|
|
|
|
|
by jonathan_landy
633 days ago
|
|
>> Some of the problems don’t matter as much if your goal for the model is just prediction, not interpretation of the model and its coefficients. But most of the time that I see the method used (including recent examples being distributed by so-called experts as part of their online teaching), the end model is indeed used for interpretation, and I have no doubt this is also the case with much published science. Further, even when the goal is only prediction, there are better methods like the Lasso, of dealing with a problem of a high number of variables. I use this method often for prediction applications. First, it’s a sort of hyper parameter selection, so you should obviously use a holdout and test set to help you make a good choice. Second, I often see the method dogmatically shut down like this, in favor of lasso. Yet every time I have compared the two they give similar selections — so how can one be “evil” and the other so glorified? I prefer the stepwise method though as you can visualize the benefit of adding in each additional feature. That can help to guide further feature development — a point that I’ve seen significantly lift the bottom line of enterprise scale companies. |
|
Frequentist and Bayesian approaches often yield similar results but philosophically are different. In general I favor and recommend lasso because I see it perform as well or better than stepwise at variable selection but doesn't come with all the baggage.

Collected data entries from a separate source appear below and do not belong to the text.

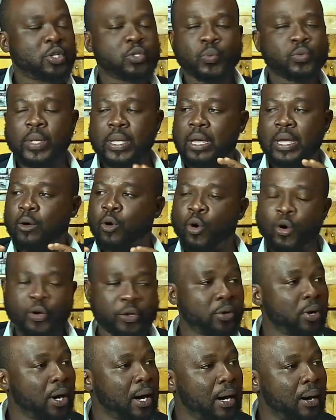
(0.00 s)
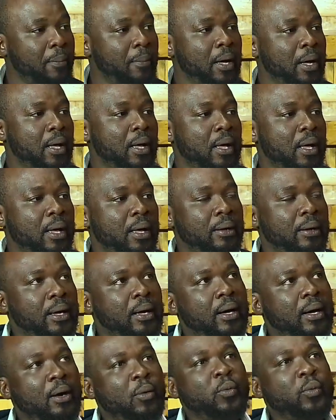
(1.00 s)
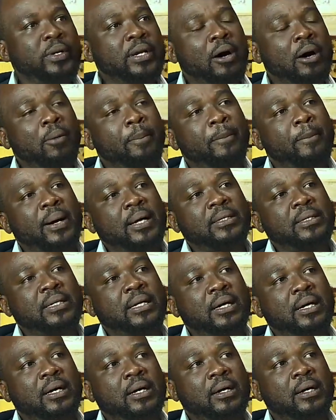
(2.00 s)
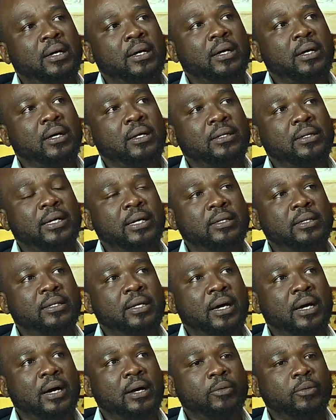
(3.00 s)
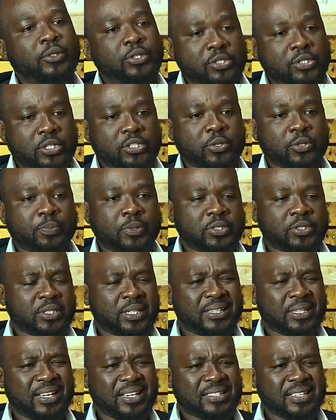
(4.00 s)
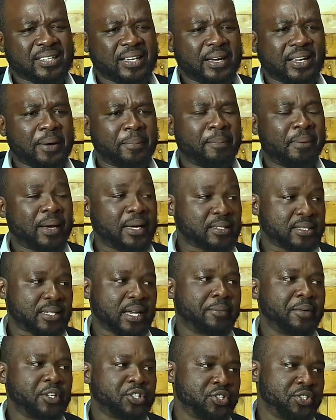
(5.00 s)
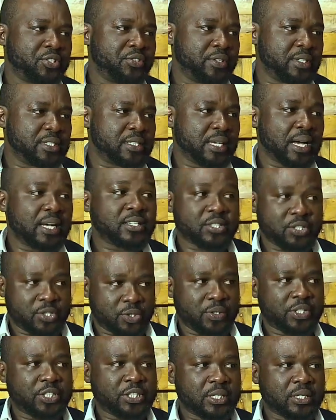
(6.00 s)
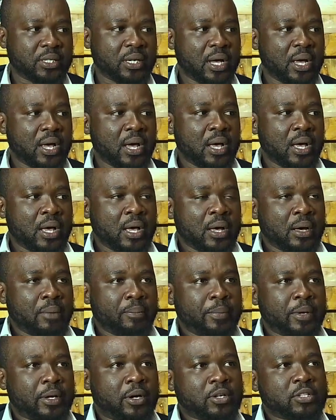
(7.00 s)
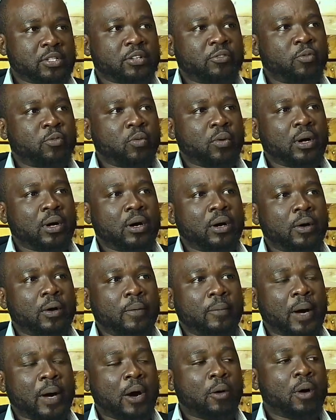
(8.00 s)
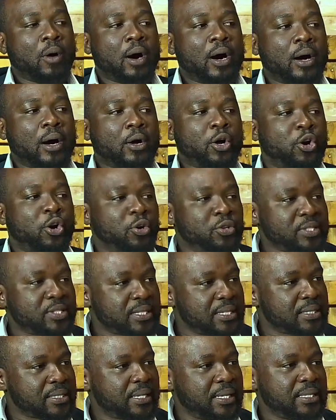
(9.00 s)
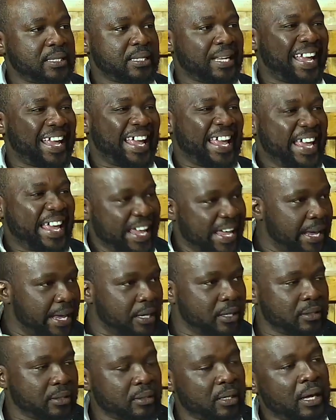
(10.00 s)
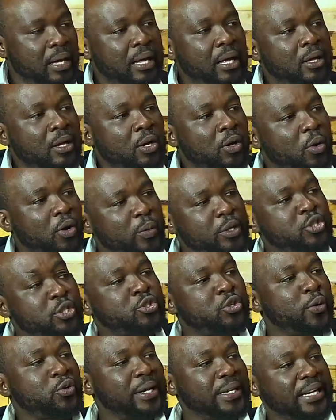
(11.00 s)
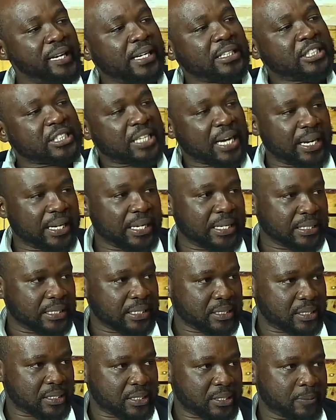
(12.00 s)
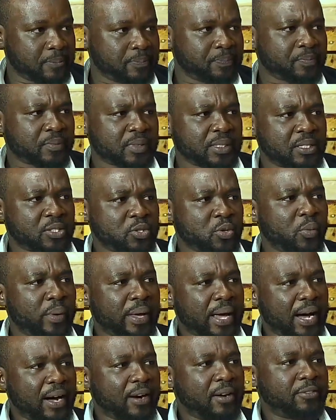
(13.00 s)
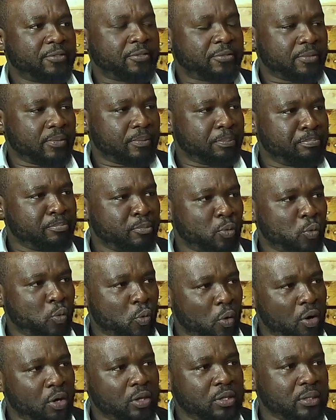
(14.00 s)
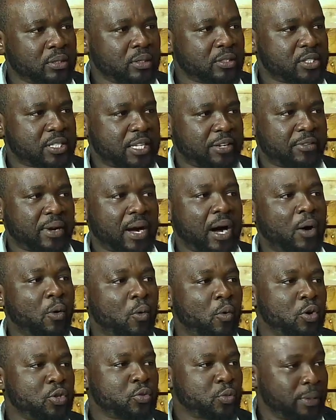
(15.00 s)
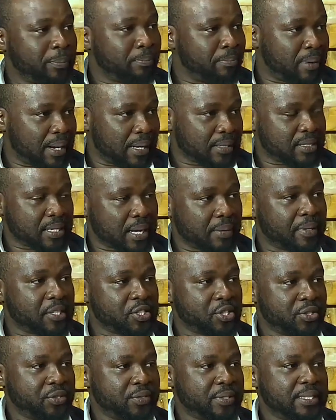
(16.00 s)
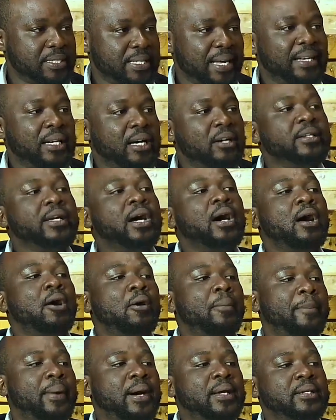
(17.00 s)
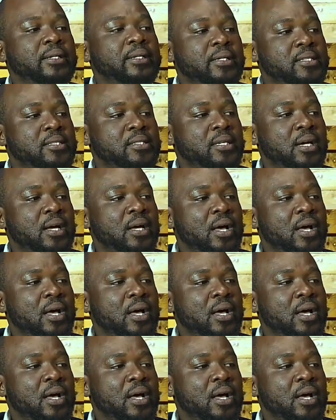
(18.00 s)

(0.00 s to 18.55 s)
Because we hook you up with our partner that I will use this opportunity. That's Black Cyber Security Association. Because of our consistency in always throwing challenges. So we have won several awards with Black Cyber Security. And now they are our partners.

Lasso avoid the multiple comparison problem by applying a regularization penalty instead of sequentially fitting multiple models and performing hypothesis testing. This also helps to prevent overfitting. If you want to see which variables would be included/excluded you can turn the regularization up or down (it is pretty easy to spit out an automated report).
Stepwise selection comes in different flavors: forward, backwards, or bidirectional; R-squared, adjusted R-squared, AIC, BIC, etc.; these often all lead to different models so the choices must be justified and I rarely see any defense for them.
Of course, if the point is prediction over coefficient estimation and interpretability then neither of these are great choices.